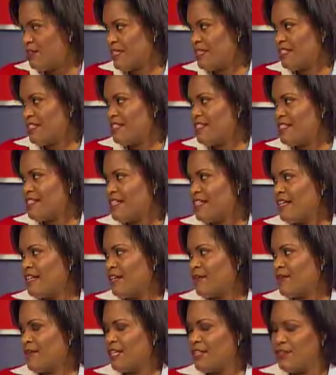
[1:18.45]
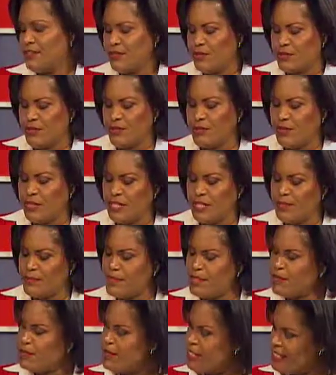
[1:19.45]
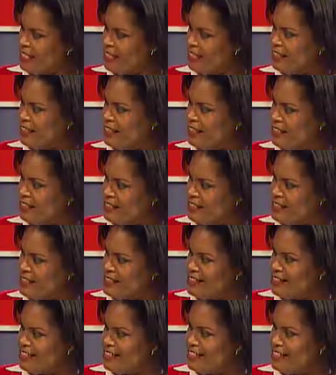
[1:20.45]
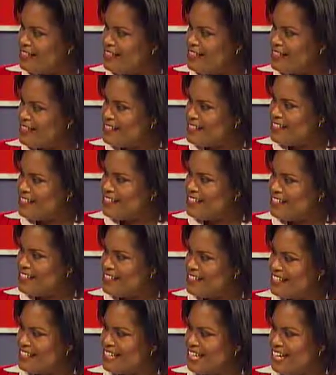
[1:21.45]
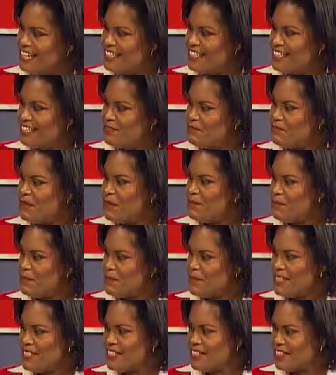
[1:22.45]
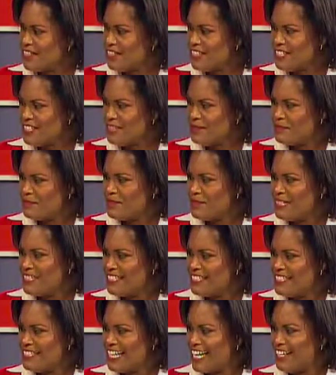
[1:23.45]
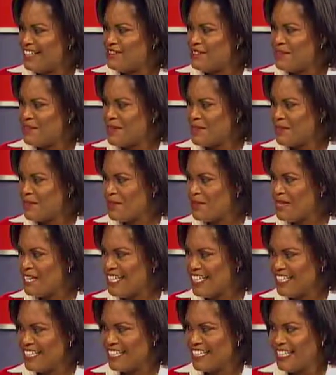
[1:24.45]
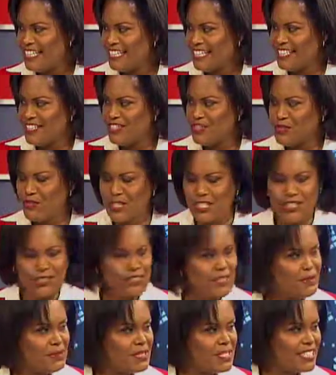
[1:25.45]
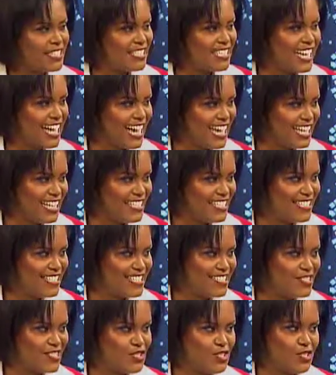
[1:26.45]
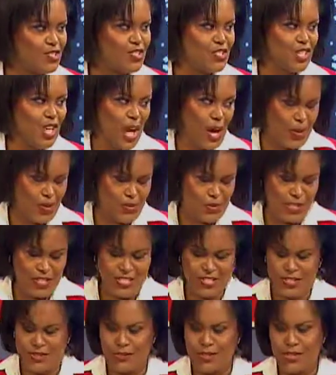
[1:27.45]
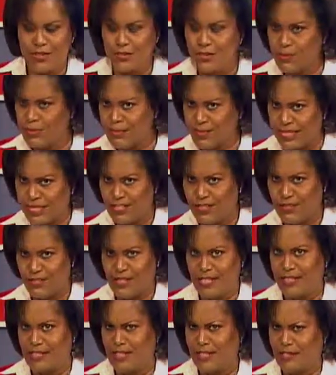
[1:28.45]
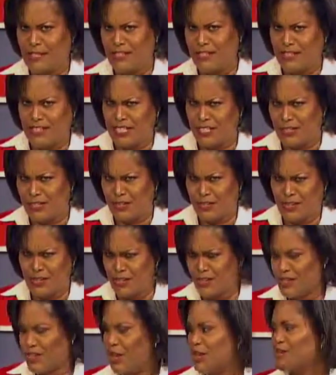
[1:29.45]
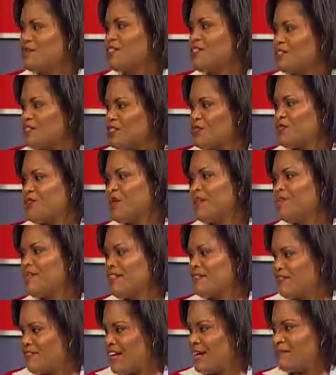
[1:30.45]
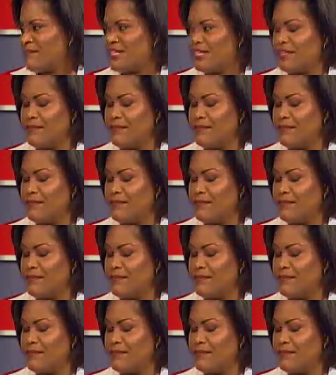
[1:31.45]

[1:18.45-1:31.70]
because I don't know, is Miss Wood here, nurse, still in guiding? Probably not. But I remember when I switched from Girl Guides to Scouts, she wasn't too pleased. She was like, you're leaving us to go to Scouts. But you know, it's one big family,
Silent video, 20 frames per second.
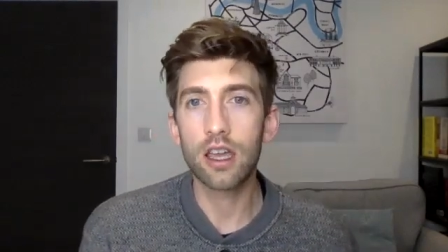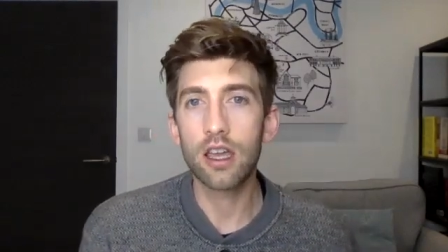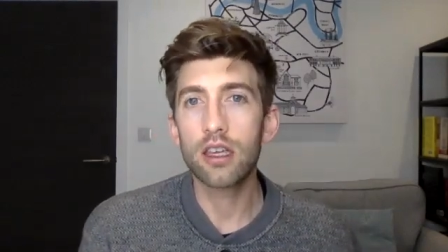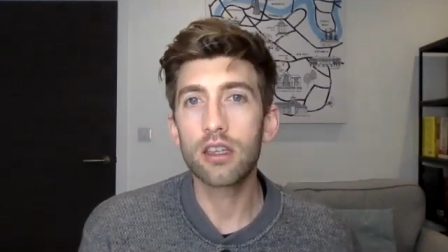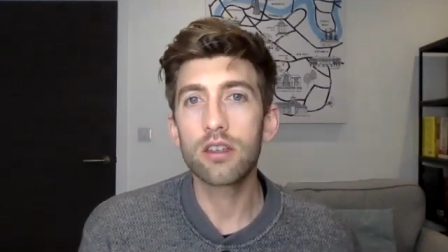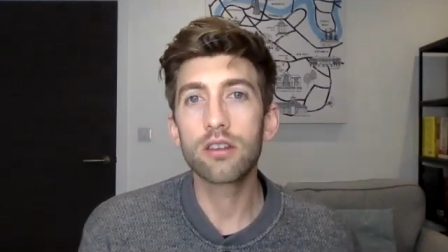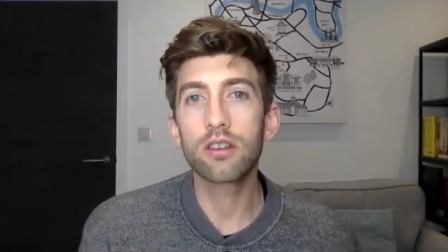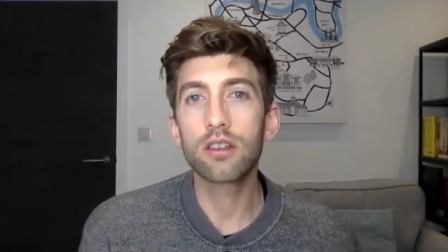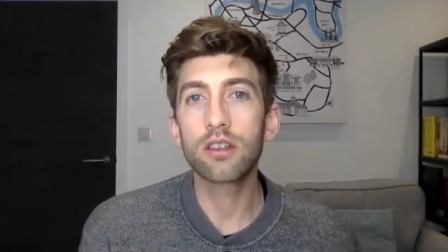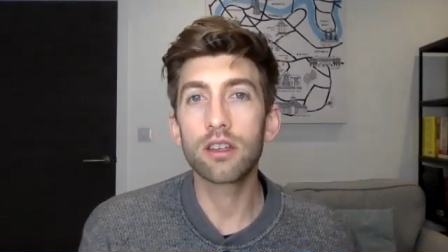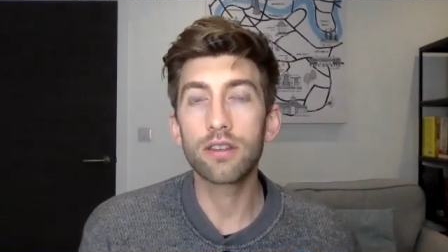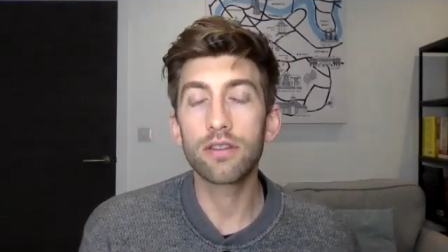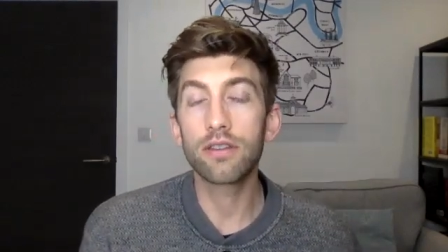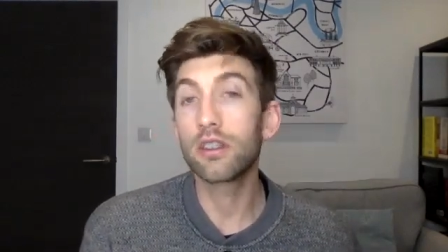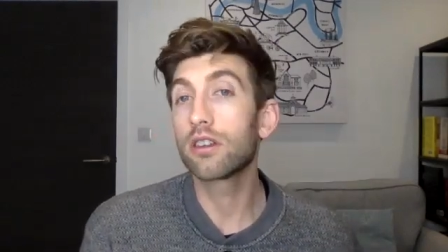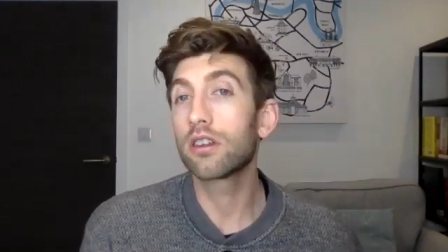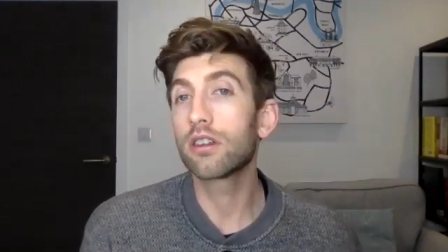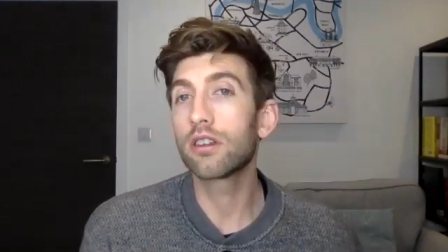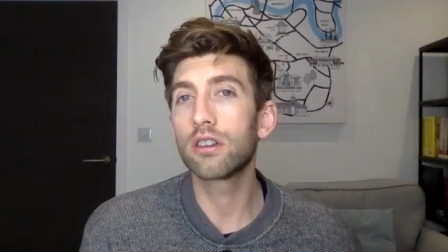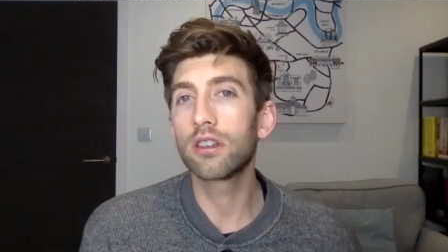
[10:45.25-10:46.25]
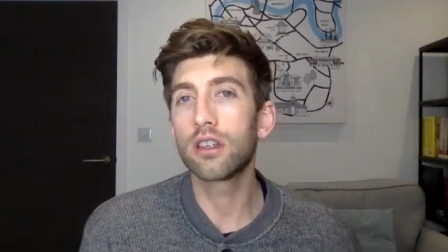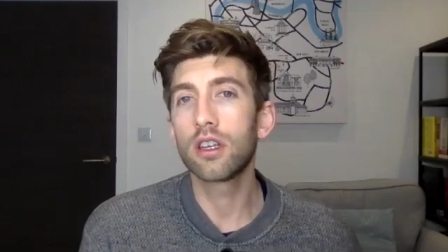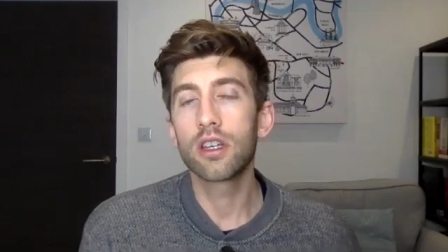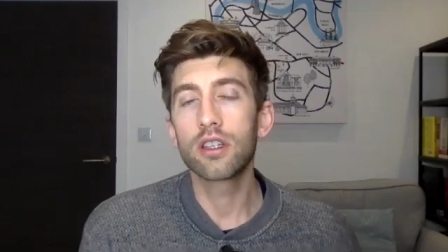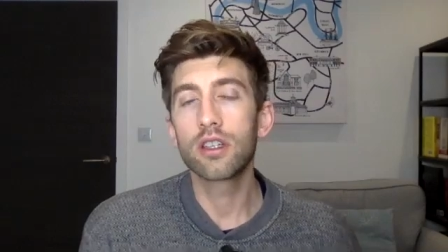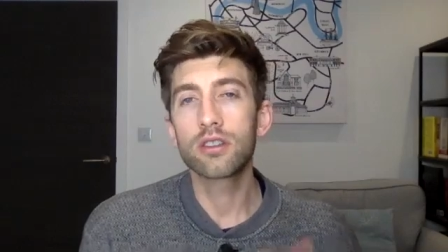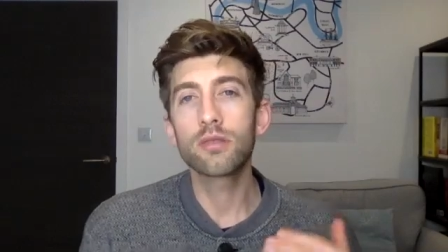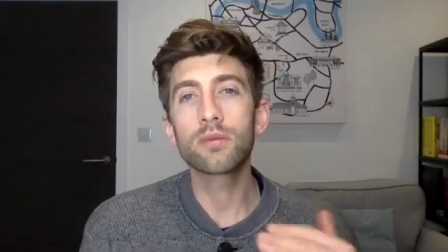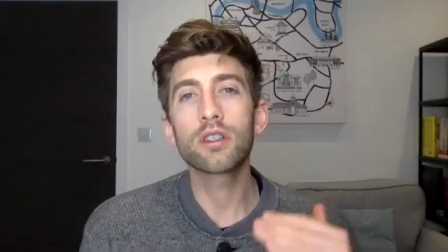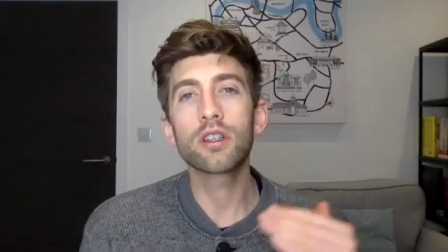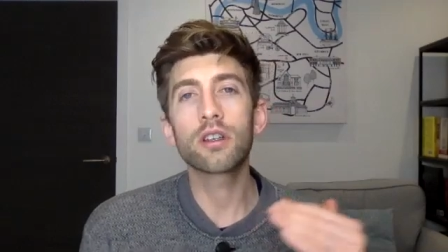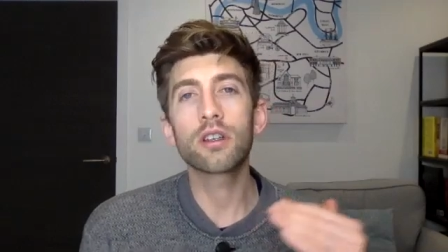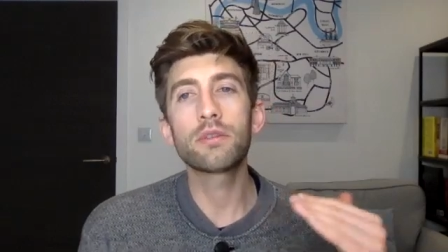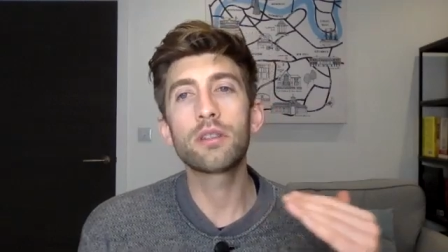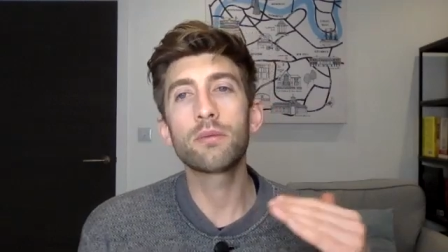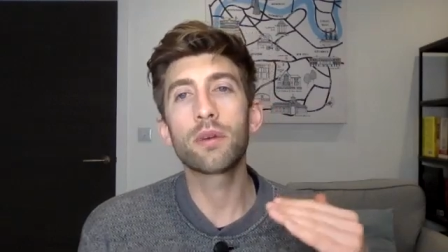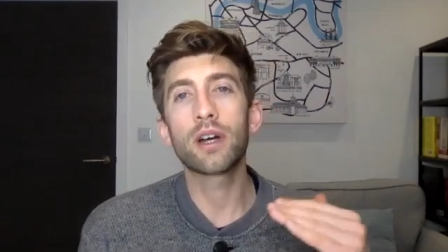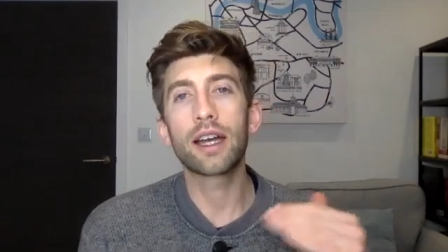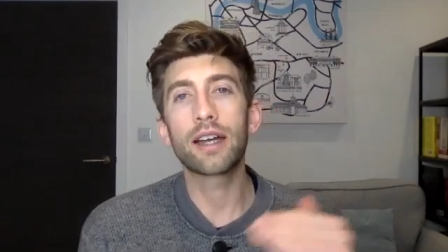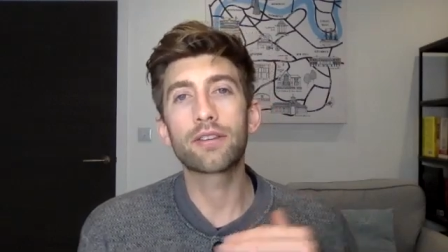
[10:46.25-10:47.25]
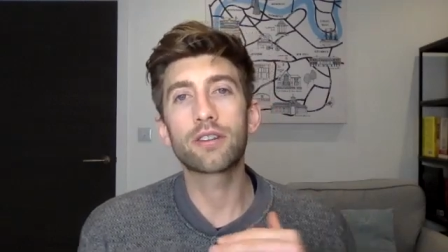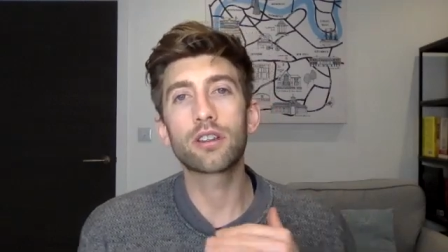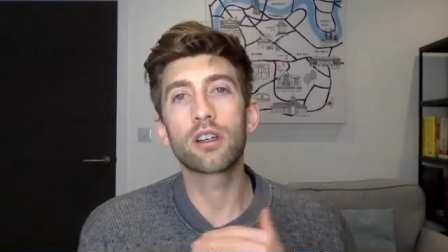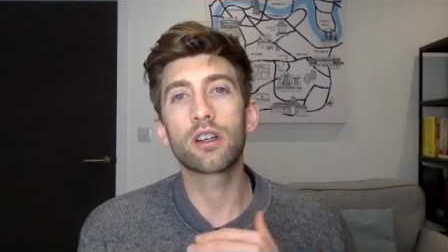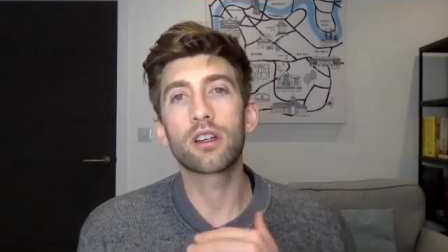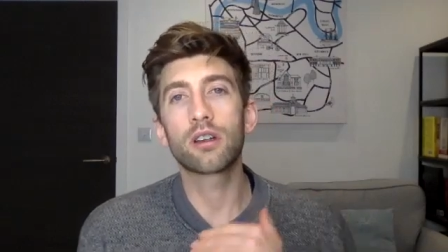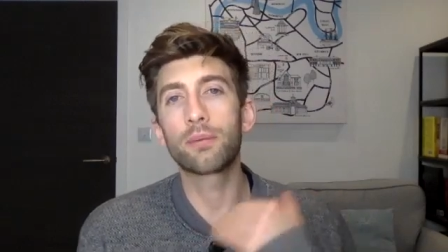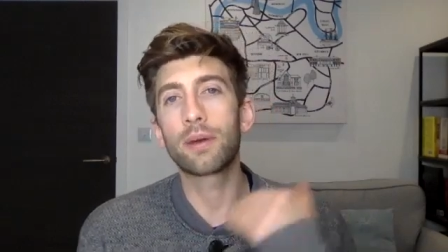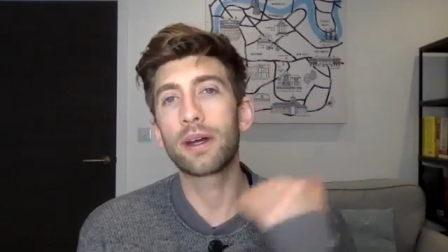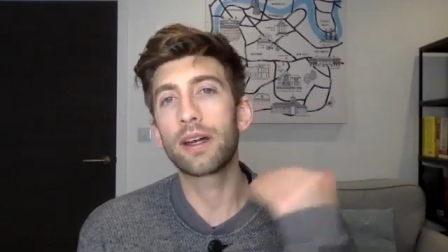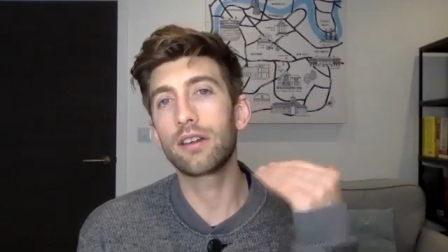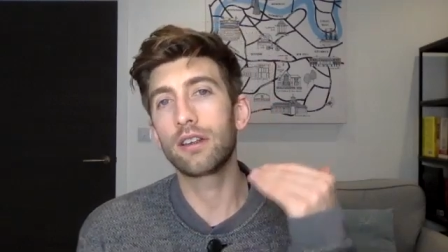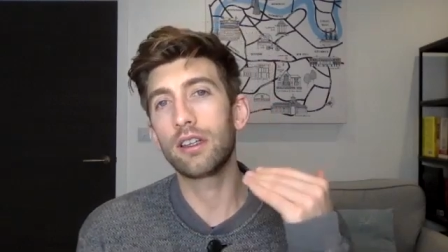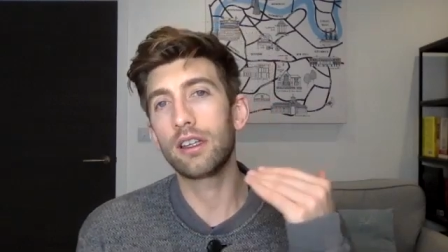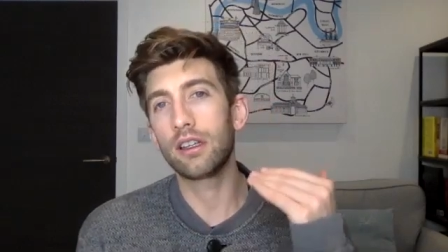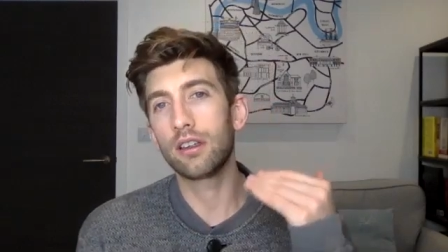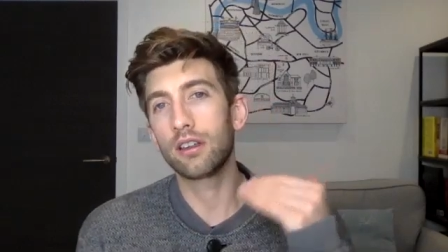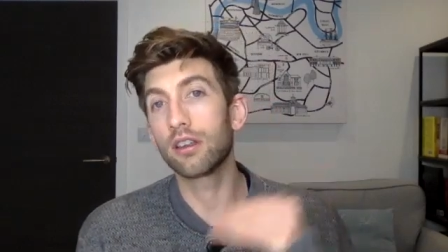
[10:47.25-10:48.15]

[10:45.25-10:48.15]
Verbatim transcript: you can if you can sometimes you might have to go about it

### To do
Repeat the material above word for word but skip the images.

### Exercise solution
[1:18.45]
[1:19.45]
[1:20.45]
[1:21.45]
[1:22.45]
[1:23.45]
[1:24.45]
[1:25.45]
[1:26.45]
[1:27.45]
[1:28.45]
[1:29.45]
[1:30.45]
[1:31.45]

[1:18.45-1:31.70]
because I don't know, is Miss Wood here, nurse, still in guiding? Probably not. But I remember when I switched from Girl Guides to Scouts, she wasn't too pleased. She was like, you're leaving us to go to Scouts. But you know, it's one big family,
Silent video, 20 frames per second.
[10:45.25-10:46.25]
[10:46.25-10:47.25]
[10:47.25-10:48.15]

[10:45.25-10:48.15]
Verbatim transcript: you can if you can sometimes you might have to go about it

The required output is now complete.